Top of RECORDS

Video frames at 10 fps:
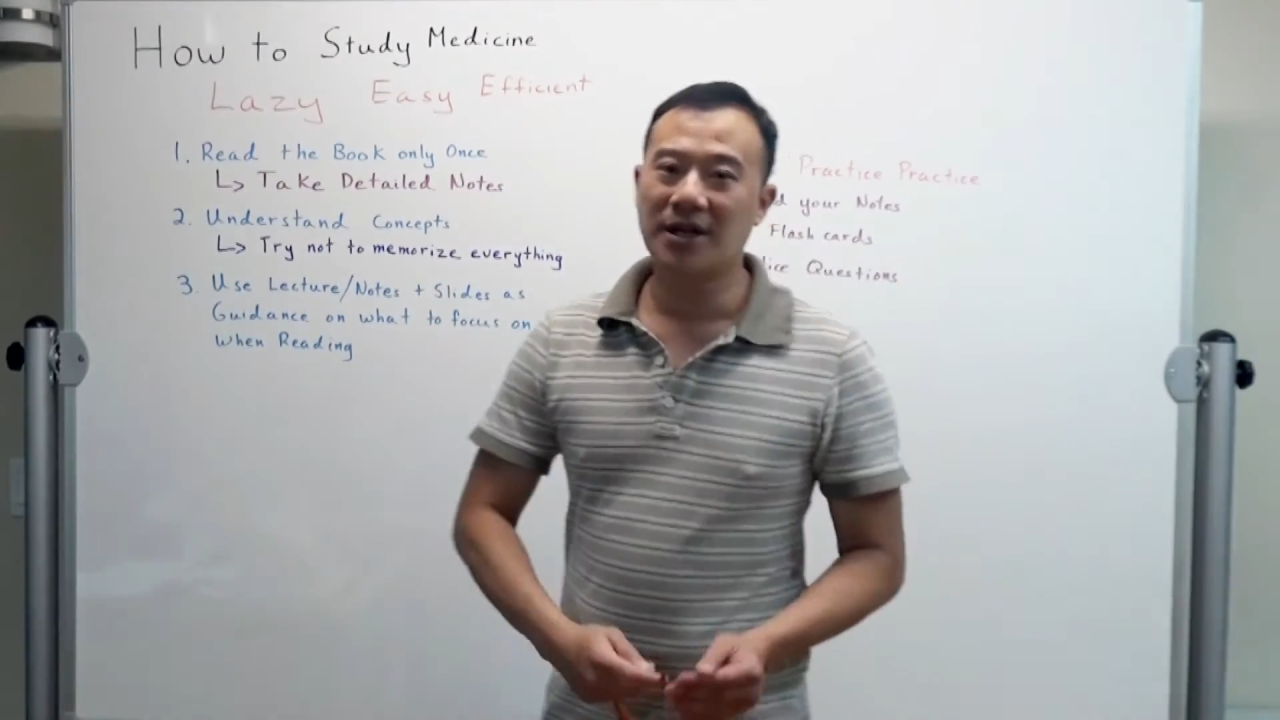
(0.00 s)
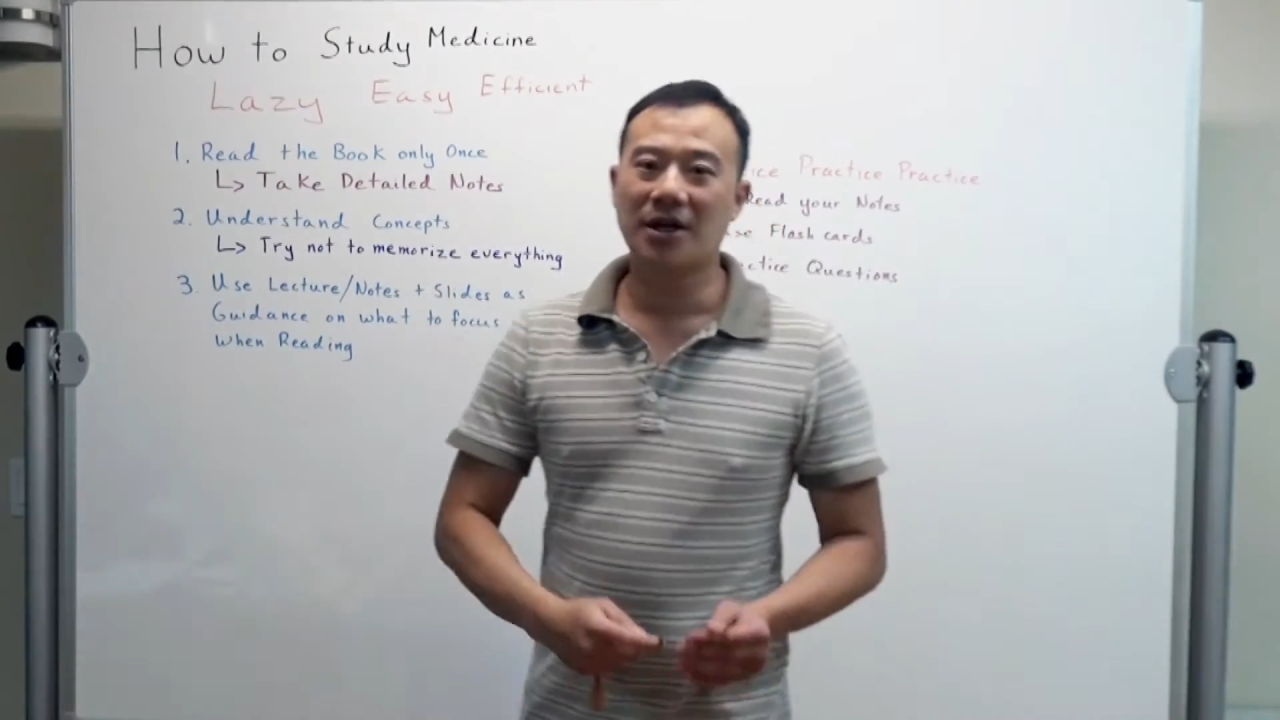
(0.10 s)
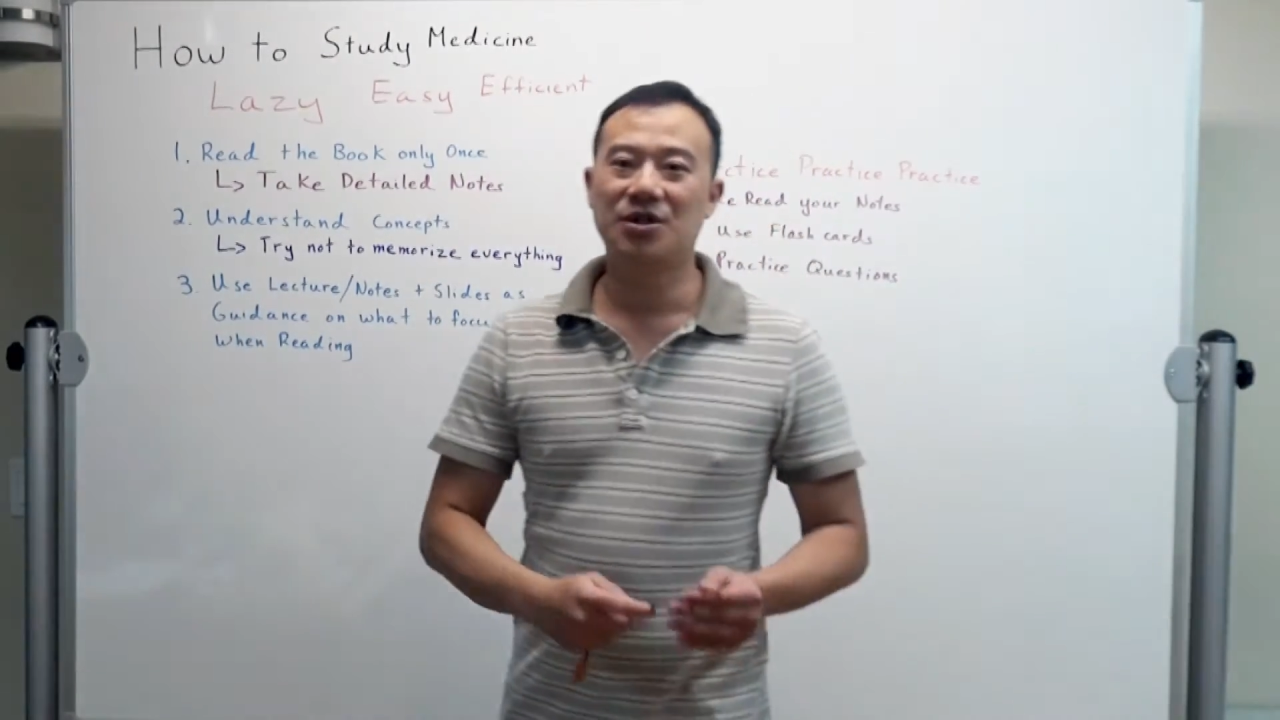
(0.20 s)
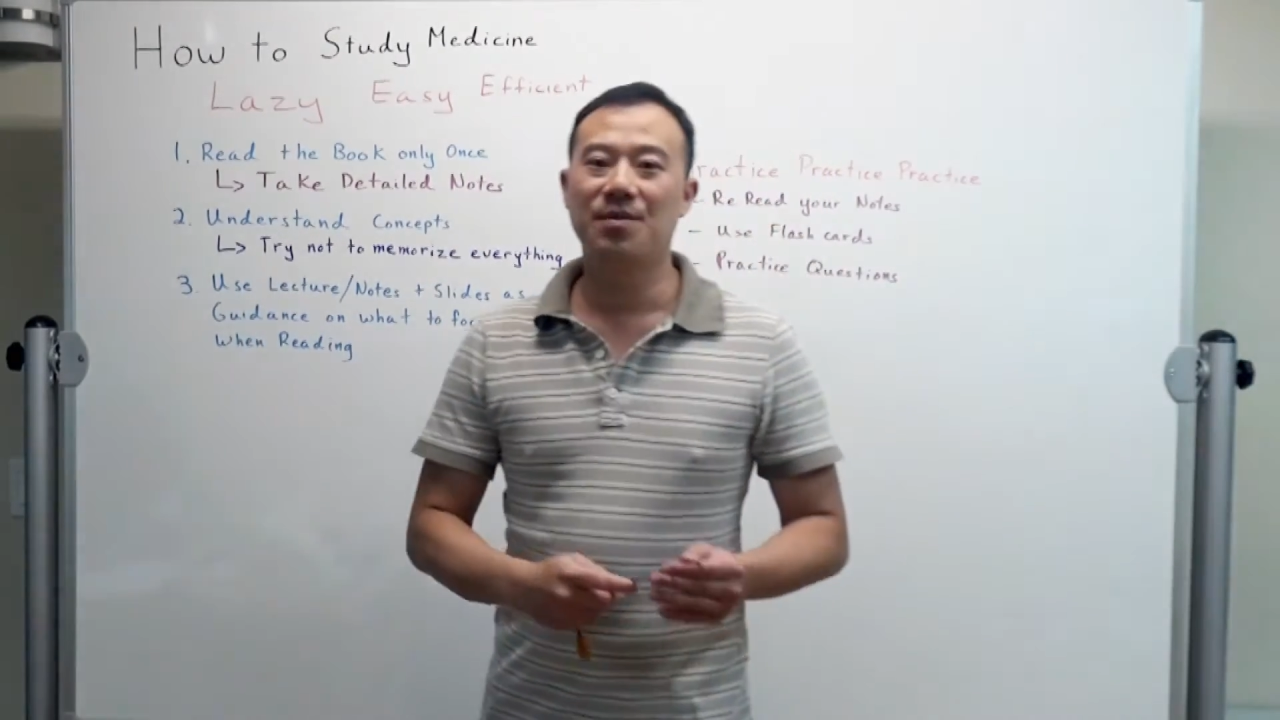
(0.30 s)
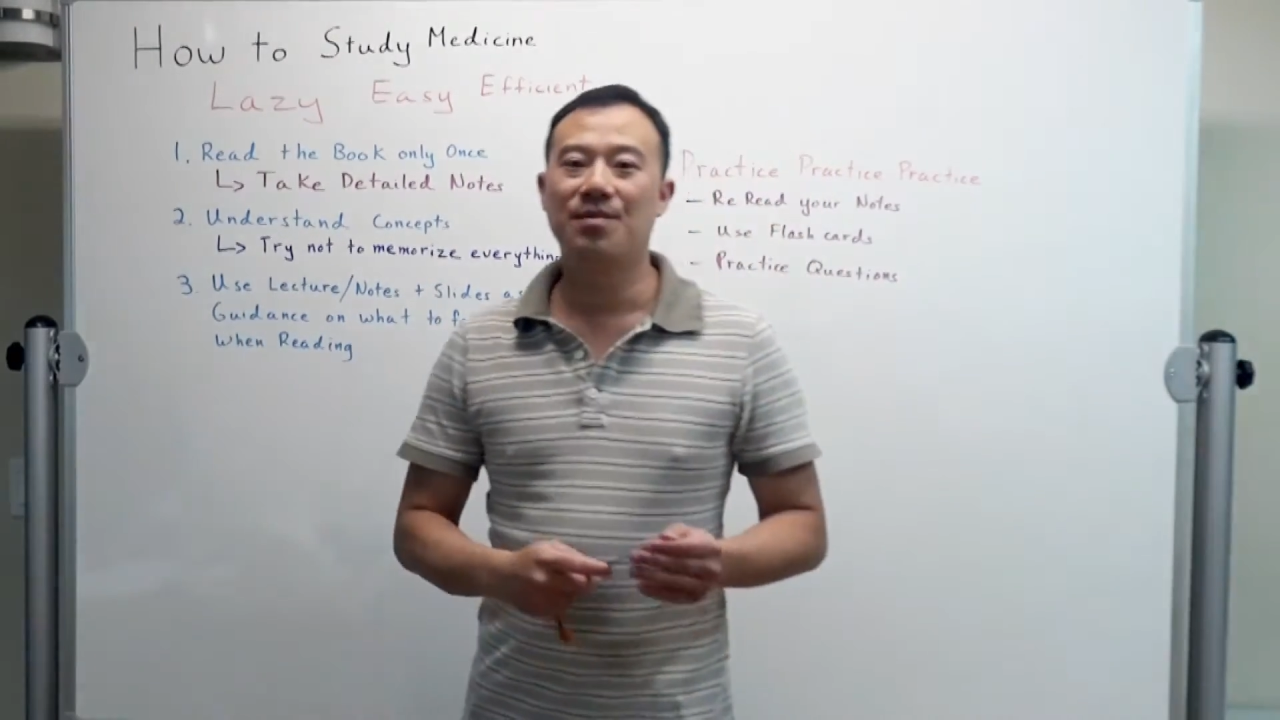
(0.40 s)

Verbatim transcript: not to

Bottom of RECORDS

What is needed here is each line above set down word for word, minus the images.

RESPONSE TO THE TASK »
Video frames at 10 fps:
(0.00 s)
(0.10 s)
(0.20 s)
(0.30 s)
(0.40 s)

Verbatim transcript: not to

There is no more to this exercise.